Each entry is to be given again word for word; images are dropped.

──────── Records supplied

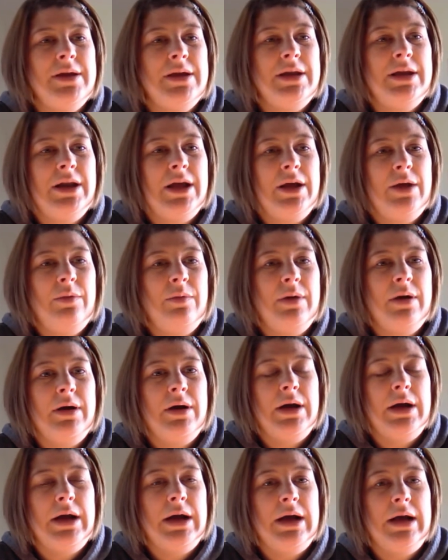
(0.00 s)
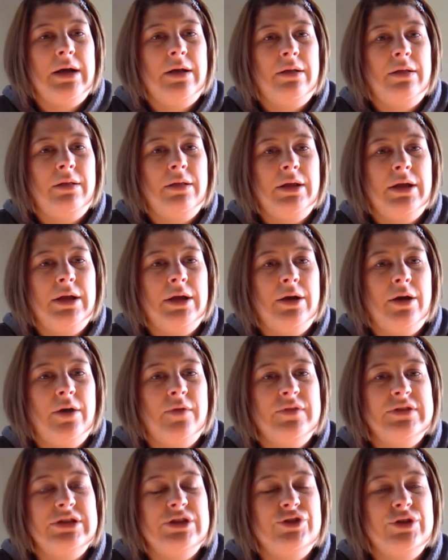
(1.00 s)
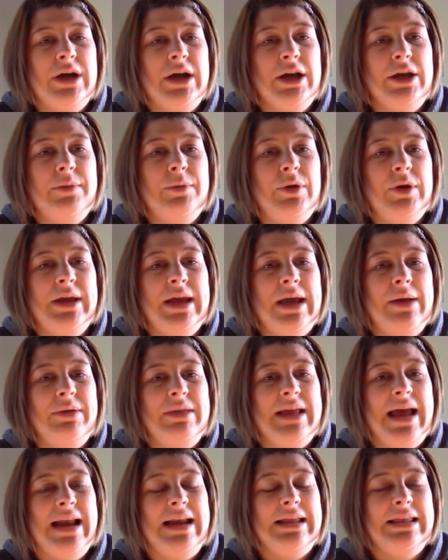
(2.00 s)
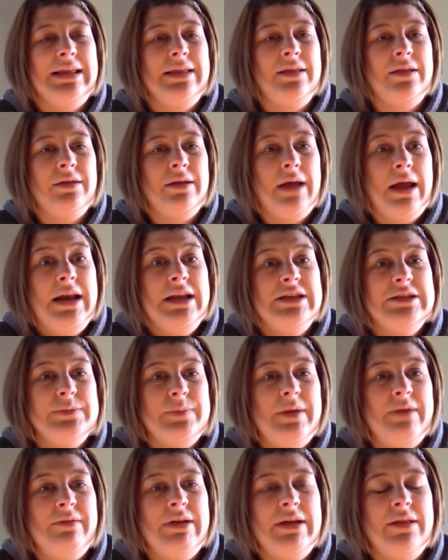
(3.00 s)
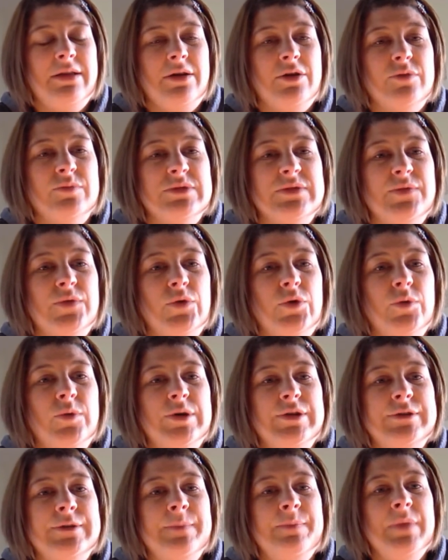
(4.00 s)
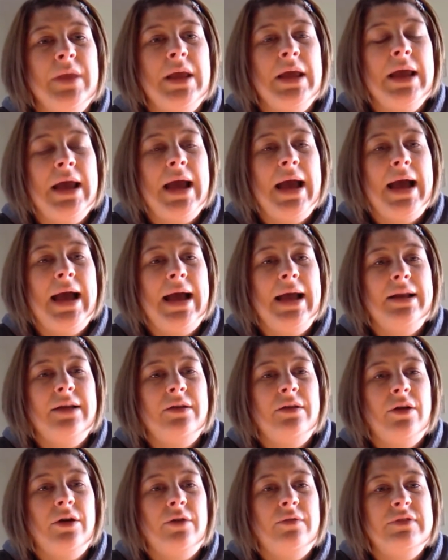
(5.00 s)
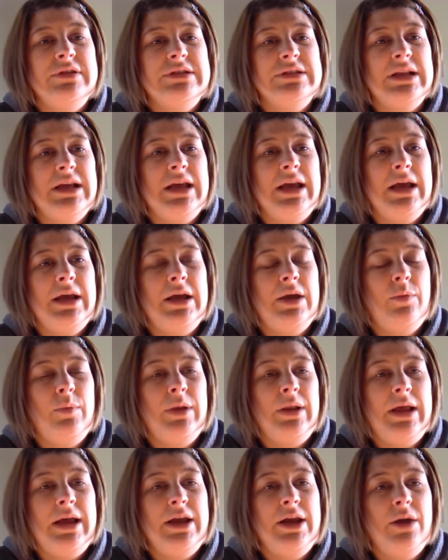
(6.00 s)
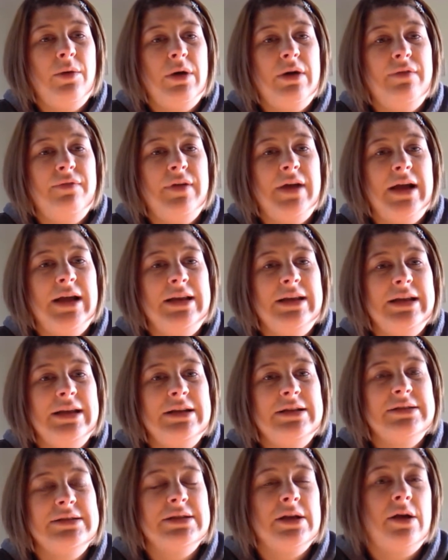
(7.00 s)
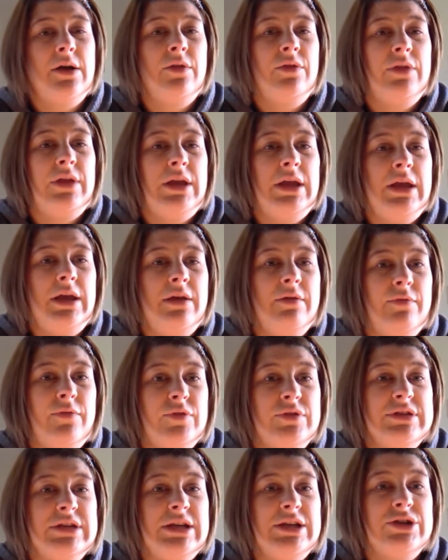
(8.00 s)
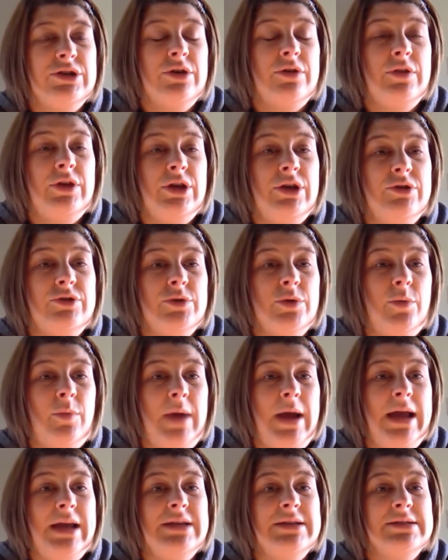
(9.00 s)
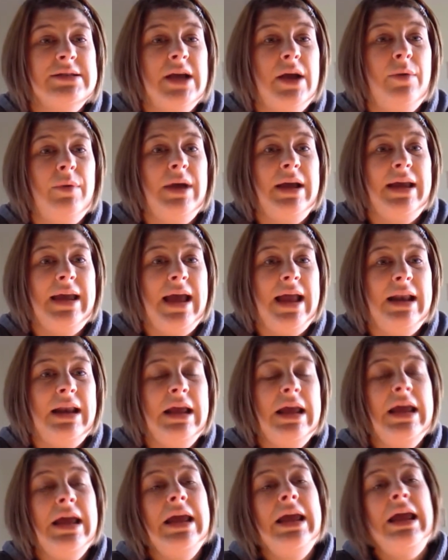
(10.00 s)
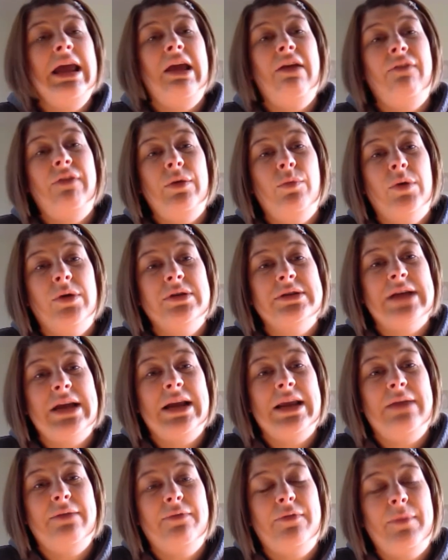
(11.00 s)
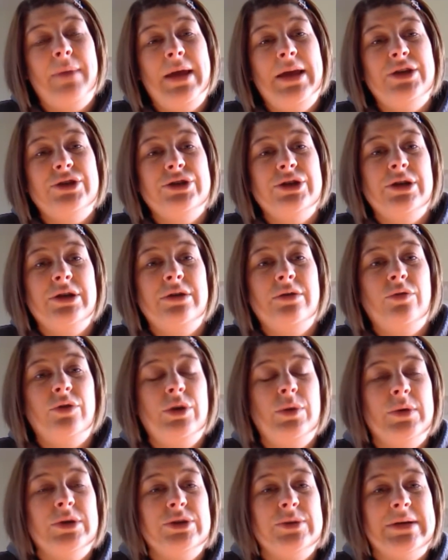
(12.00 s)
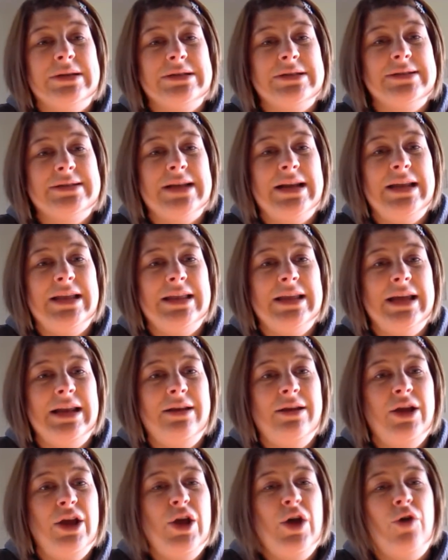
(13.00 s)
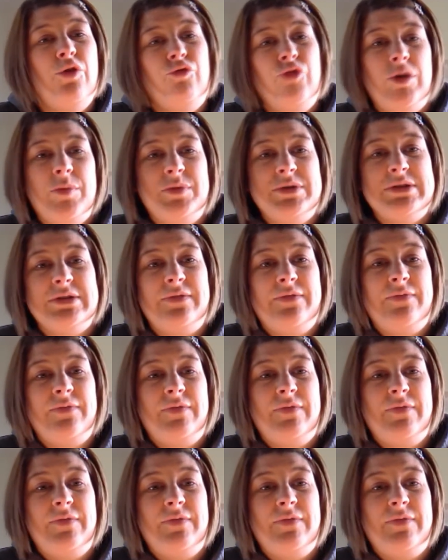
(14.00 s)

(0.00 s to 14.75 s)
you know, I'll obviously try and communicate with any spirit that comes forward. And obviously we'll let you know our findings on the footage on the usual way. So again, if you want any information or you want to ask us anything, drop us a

────────────────

■ **Result of the task**
(0.00 s)
(1.00 s)
(2.00 s)
(3.00 s)
(4.00 s)
(5.00 s)
(6.00 s)
(7.00 s)
(8.00 s)
(9.00 s)
(10.00 s)
(11.00 s)
(12.00 s)
(13.00 s)
(14.00 s)

(0.00 s to 14.75 s)
you know, I'll obviously try and communicate with any spirit that comes forward. And obviously we'll let you know our findings on the footage on the usual way. So again, if you want any information or you want to ask us anything, drop us a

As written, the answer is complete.